Reproduce the records in full. Alter nothing.

(Records excerpted from a collection)
--- --- ---
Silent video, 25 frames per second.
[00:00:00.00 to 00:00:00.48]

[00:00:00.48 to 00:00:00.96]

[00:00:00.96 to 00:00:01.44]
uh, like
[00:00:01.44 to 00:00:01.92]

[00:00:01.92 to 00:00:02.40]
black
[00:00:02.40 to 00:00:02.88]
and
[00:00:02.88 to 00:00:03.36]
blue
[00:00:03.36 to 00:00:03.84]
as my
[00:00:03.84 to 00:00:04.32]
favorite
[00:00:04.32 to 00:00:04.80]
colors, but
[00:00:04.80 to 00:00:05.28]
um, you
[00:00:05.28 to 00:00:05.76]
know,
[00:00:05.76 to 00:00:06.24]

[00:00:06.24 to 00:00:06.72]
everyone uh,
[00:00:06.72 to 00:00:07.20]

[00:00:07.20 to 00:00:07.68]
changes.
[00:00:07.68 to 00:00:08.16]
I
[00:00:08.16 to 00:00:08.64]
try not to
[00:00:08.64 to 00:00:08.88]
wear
--- --- ---
» REPLY TO THE EXERCISE:
Silent video, 25 frames per second.
[00:00:00.00 to 00:00:00.48]

[00:00:00.48 to 00:00:00.96]

[00:00:00.96 to 00:00:01.44]
uh, like
[00:00:01.44 to 00:00:01.92]

[00:00:01.92 to 00:00:02.40]
black
[00:00:02.40 to 00:00:02.88]
and
[00:00:02.88 to 00:00:03.36]
blue
[00:00:03.36 to 00:00:03.84]
as my
[00:00:03.84 to 00:00:04.32]
favorite
[00:00:04.32 to 00:00:04.80]
colors, but
[00:00:04.80 to 00:00:05.28]
um, you
[00:00:05.28 to 00:00:05.76]
know,
[00:00:05.76 to 00:00:06.24]

[00:00:06.24 to 00:00:06.72]
everyone uh,
[00:00:06.72 to 00:00:07.20]

[00:00:07.20 to 00:00:07.68]
changes.
[00:00:07.68 to 00:00:08.16]
I
[00:00:08.16 to 00:00:08.64]
try not to
[00:00:08.64 to 00:00:08.88]
wear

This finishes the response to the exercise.